_YOUR OBJECTIVE:_
If a record below holds a picture, leave the picture out and copy the rest exactly.

<<<<

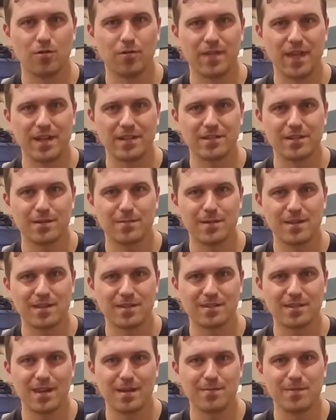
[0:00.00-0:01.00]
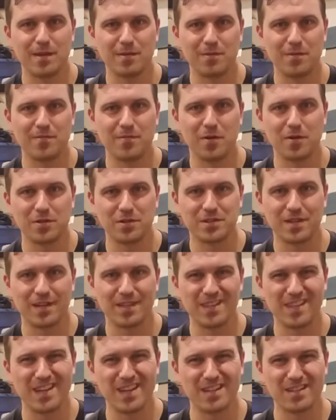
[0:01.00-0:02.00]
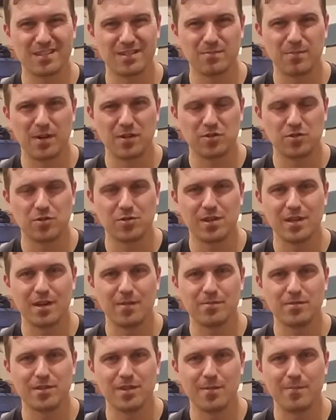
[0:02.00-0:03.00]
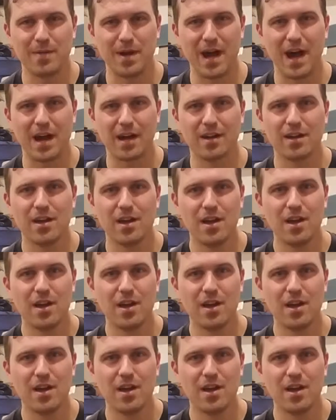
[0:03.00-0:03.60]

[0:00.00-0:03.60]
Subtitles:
that's going to be the same thing we focus on today, especially the hips and the back.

>>>>

_ANSWER AREA:_
[0:00.00-0:01.00]
[0:01.00-0:02.00]
[0:02.00-0:03.00]
[0:03.00-0:03.60]

[0:00.00-0:03.60]
Subtitles:
that's going to be the same thing we focus on today, especially the hips and the back.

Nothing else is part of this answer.